Коба несколько раз попробовал урезонивать друга.
– Наша борьба, – отвечал тот, – только тогда покажет свою значимость, когда о ней заговорят открыто. А то ведь мы напоминаем мышей. Слышно, что мы есть, а видеть никто не видит. Только по помету и судят, что мы еще не передохли.
Спорить с ним было бесполезно. Потому как он почти на все аргументы отвечал цитатами из Библии.
Например, когда речь зашла о будущем, он прочитал Евангелие от Матфея:
– «Не заботьтесь о завтрашнем дне, ибо завтрашний день сам будет заботиться о своем: довольно для каждого дня своей заботы».
А в пору, когда все расхвастались какими-то своими особыми делами, выходящими за пределы того, что может быть воспринято без проверки или сомнения, он опять же изрек псалом из Евангелия.

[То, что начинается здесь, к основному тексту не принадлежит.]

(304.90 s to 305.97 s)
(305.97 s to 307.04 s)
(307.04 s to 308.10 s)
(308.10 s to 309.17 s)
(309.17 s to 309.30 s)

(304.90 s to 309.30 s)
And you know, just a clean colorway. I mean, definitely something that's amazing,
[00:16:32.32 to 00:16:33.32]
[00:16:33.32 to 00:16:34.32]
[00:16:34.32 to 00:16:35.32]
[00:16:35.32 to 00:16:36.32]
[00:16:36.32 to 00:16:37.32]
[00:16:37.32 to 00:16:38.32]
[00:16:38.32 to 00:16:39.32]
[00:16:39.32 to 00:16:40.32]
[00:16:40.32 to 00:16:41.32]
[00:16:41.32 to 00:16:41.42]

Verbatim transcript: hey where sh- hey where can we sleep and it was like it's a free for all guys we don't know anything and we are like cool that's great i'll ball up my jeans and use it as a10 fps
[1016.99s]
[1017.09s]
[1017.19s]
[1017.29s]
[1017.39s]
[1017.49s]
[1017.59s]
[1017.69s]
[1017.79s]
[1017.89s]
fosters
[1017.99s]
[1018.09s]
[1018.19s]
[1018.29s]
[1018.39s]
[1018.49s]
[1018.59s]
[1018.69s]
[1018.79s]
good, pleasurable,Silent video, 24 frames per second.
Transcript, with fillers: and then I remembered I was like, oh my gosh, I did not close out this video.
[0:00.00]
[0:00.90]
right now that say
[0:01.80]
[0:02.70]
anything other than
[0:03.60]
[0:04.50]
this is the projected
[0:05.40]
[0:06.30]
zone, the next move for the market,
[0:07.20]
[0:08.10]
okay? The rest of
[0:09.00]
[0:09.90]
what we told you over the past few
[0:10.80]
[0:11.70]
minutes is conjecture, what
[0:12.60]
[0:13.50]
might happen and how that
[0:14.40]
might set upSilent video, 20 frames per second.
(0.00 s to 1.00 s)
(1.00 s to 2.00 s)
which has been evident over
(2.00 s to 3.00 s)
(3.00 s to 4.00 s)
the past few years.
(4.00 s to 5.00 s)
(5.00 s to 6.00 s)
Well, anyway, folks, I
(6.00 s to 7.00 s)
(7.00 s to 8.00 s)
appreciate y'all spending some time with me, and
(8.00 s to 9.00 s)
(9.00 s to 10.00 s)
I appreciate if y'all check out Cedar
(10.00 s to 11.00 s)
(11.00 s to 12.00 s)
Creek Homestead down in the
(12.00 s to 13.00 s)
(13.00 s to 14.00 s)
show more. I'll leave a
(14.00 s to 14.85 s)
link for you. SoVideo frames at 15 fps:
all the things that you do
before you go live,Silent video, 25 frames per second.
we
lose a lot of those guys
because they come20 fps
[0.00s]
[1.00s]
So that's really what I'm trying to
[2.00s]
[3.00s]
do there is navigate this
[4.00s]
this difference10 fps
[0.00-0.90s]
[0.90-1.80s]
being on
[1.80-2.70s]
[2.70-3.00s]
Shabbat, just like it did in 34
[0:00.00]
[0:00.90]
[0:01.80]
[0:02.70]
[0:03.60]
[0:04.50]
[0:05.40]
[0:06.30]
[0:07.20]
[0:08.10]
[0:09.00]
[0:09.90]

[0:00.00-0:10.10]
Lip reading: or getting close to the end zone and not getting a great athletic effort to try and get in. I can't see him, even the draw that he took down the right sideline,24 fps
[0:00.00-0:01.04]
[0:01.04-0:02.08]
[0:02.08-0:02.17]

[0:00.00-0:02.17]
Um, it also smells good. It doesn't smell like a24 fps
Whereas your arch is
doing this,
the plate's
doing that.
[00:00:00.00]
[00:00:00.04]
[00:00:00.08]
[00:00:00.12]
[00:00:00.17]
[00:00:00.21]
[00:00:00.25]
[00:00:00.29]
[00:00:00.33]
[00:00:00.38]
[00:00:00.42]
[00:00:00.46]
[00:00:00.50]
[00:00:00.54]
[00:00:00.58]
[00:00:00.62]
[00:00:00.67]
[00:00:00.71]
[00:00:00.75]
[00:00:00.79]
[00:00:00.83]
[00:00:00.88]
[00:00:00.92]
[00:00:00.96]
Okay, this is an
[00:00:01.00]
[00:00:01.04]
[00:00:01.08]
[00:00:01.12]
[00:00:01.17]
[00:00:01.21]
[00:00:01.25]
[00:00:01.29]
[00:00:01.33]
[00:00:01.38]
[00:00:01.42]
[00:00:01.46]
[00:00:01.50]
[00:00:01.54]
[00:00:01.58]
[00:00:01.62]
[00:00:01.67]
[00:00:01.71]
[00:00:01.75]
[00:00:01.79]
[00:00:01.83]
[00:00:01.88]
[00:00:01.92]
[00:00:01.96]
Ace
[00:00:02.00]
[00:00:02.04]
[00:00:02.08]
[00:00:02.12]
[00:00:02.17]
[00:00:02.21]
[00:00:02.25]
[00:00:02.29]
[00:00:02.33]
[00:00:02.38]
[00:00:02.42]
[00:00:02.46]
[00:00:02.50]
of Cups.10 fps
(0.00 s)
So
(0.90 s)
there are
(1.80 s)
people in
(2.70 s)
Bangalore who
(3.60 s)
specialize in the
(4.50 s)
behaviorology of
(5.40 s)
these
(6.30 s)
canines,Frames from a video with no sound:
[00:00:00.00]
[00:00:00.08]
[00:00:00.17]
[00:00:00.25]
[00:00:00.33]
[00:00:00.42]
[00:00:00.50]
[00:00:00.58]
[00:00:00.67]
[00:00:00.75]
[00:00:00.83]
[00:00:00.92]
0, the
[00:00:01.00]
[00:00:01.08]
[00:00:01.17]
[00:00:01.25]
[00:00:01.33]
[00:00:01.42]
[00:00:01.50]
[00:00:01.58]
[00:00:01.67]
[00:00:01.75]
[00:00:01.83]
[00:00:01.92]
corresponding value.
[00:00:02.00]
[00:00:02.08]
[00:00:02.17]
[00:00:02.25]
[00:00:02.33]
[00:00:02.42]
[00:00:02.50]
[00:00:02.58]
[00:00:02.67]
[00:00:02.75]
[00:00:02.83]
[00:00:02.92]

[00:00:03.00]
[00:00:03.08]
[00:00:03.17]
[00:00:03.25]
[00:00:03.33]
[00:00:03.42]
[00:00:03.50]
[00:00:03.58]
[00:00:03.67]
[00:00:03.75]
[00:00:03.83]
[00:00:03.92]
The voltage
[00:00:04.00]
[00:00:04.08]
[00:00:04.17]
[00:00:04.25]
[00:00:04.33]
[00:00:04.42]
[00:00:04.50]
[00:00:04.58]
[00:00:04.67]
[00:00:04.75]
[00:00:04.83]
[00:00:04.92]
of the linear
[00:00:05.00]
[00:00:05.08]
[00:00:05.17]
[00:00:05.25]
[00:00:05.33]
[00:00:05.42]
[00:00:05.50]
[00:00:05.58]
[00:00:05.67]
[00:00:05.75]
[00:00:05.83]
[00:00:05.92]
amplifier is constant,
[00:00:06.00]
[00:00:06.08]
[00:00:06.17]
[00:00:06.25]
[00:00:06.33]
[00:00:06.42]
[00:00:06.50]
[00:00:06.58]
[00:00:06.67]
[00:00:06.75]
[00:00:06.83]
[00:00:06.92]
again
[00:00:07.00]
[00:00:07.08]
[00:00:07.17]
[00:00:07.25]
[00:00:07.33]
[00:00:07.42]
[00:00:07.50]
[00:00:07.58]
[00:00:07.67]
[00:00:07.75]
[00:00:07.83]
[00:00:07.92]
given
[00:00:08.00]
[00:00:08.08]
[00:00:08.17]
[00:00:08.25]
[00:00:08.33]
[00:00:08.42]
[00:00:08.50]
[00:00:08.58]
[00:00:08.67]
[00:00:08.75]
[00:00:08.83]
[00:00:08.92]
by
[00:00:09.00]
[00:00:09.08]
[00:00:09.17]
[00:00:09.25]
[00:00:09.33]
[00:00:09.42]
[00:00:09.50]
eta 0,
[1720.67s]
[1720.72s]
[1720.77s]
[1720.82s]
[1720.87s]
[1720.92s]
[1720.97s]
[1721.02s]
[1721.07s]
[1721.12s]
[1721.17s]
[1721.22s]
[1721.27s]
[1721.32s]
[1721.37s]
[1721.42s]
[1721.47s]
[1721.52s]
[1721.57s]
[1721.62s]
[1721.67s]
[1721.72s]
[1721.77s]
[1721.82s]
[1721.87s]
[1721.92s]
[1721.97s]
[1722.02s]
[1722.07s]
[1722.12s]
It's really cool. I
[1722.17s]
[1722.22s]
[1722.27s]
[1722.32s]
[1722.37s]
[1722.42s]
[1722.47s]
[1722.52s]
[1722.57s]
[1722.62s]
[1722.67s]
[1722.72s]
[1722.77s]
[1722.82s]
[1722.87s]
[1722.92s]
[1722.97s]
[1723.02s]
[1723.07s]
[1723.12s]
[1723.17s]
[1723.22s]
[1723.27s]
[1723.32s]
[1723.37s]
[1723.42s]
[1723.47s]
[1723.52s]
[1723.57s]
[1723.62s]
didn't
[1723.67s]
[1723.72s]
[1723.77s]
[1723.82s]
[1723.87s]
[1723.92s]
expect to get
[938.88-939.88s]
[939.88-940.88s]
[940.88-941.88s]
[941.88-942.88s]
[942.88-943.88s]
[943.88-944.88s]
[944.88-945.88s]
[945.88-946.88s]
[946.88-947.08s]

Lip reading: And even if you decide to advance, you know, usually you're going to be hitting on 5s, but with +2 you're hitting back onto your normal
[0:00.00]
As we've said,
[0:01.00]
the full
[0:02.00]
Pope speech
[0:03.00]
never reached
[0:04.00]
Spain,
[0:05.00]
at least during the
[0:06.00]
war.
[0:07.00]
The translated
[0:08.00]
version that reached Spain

Только на сей раз Иоанна:
– «Дети мои! Станем любить не словом, а делом».
Часто, размышляя о своей судьбе, стараясь хоть в чем-то усмотреть не очень четкую линию, проведенную Провидением, Коба не находил отсутствия целесообразности. И на память приходил старик, которому в порыве неведомо откуда спавшего на него откровения, он вдруг сказал:
– А можно одному вступиться за народ?
– За весь?
– Да.
– Конечно. Особенно, если поймешь, что ему это нужно.
Он помолчал и добавил:
– Однажды я спас от верной смерти лисенка. Так он искусал меня самым сумасшедшим образом. И почему? Да потому, что он должен был умереть, как предписывала ему судьба. А я вмешался в ее течение и был наказан.
– А если у меня сердце разрывается от той несправедливости, в которой погрязает общество, так что тогда делать?
– Понять, кто ты на этой земле.
Дед вздохнул:
– Если бы каждый из нас понял свое истинное предназначение, то и самого неравенства, о котором ты говоришь, заметно не было бы. А то ведь одни работают, а другие за ними наблюдают. А третьи контролируют тех, кто наблюдает. А за контролерами свои судьи или там еще какие конторщики.
При деле любой человек значим и прекрасен.
Наверное, дед был начитанным. Иначе откуда такие правильные мысли.
Но именно их правильность раздражала, или, более того, злила. Было в ней что-то удручающе-показательное, что ли. Как в модной стрижке, под которую была подведена глупая во всех отношениях голова.